As I grew older, writing about one song a month since 1987, I learned how to let go of the tyranny of originality. Once one becomes dedicated to a writing practice, it is actually very difficult to rip someone off; one’s voice becomes too distinct, which was the case with “Girl From the North Country,” a song which smacks so much of Dylan, I would know its author even without the singing voice. By the mid nineties, I was not so much interested in writing original songs as in writing classic, timeless songs, in trying to stamp them with a distinctive voice while at the same time hoping they would be or could be anonymous.

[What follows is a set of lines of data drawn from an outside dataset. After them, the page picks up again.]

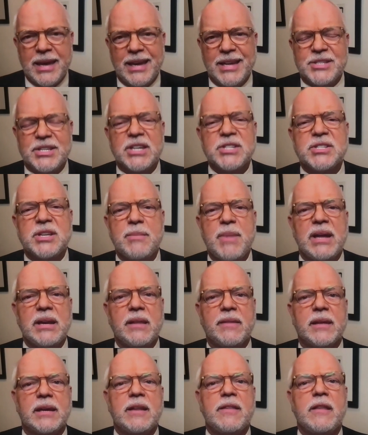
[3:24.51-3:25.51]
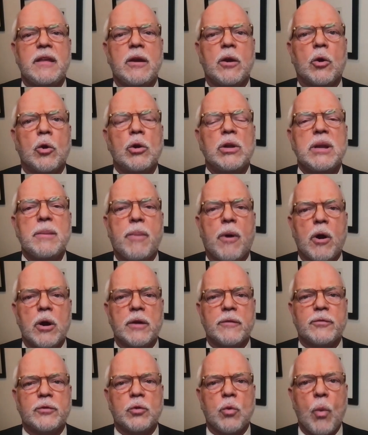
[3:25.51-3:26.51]
It's estimated that in the early part
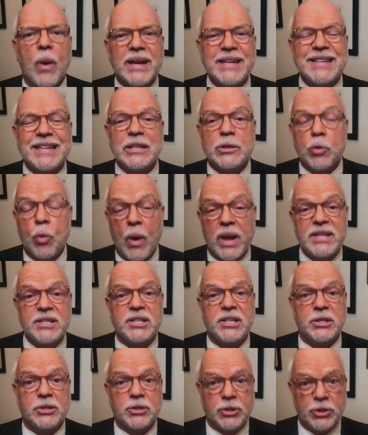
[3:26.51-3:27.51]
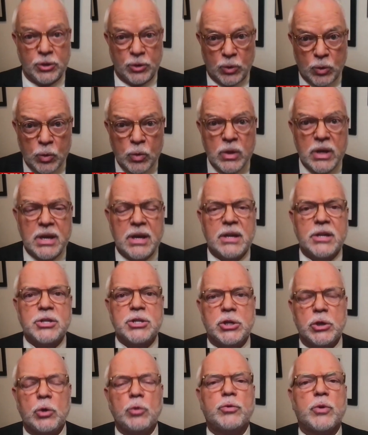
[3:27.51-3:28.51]
of 2022,
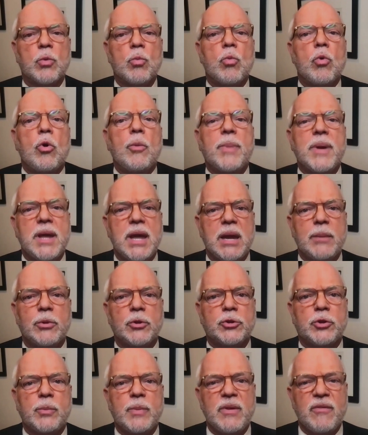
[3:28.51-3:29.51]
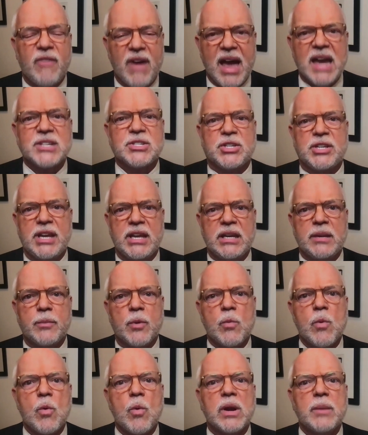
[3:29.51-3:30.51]
children will be able to be vaccinated,
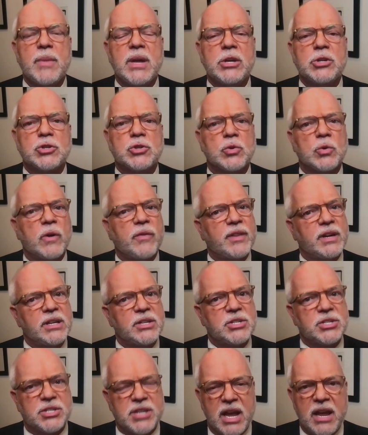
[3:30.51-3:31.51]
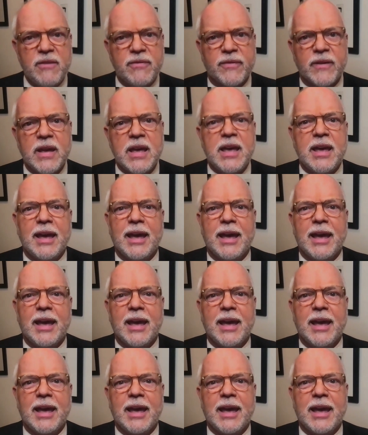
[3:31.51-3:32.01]
but we want to make sure that it's safe,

Last month, I succumbed to Starbuck’s marketing campaign and bought both Dylan offerings: Live at the Gaslight, a very early recording of his first year as a busker in Greenwich Village, and the soundtrack to No Direction Home, Martin Scorsese’s recent documentary. Even though I meticulously set my VCR to tape the thing, I watched the documentary the nights it was broadcast, so glued to the set I didn’t get up once to get a drink or go to the bathroom. After watching the Scorsese documentary, I hatched a new project. Katryna and I are scheduled to record our next CD this January, and so far two thirds of the songs are written. All the songs are based on an earlier song, but revamped so they can breath twenty first century air. For example, my new song “Moonlighter” sounds a bit like Dylan’s “Moonshiner”—again, not a song he wrote, but an old Irish drinking song. But “Moonlighter” is about a woman who pines for her beloved Albany, the lord of the land. Is it a throwback to the fifteenth century, or is it a modern allegory? And “Ain’t That Good News,” a pseudo gospel tune refashioned from a choral piece Katryna and I learned in high school, is a kind of doubter’s anthem, a vision of heaven for those weary of contemporary life.
This is not to say I am a great artist because I am unabashedly stealing. It’s just that I’ve come to believe that recycling is more than a good thing to do for the environment. It’s the way we humans pay tribute to each other, stay connected and perhaps even diffuse our egos, recognizing what Native Americans call the Great Soul or Jung calls the Collective Unconscious. My favorite professor at Yale, Fred Robinson, showed us the way poets talk to each other through the centuries: Aeneid spoke to Homer; Dante to Aeneid, Donne to Dante, Shakespeare to everyone (now there’s an artist who knows how to steal!), and TS Eliot to Shakespeare.
This is to say, I don’t call it stealing anymore. I call it friendly.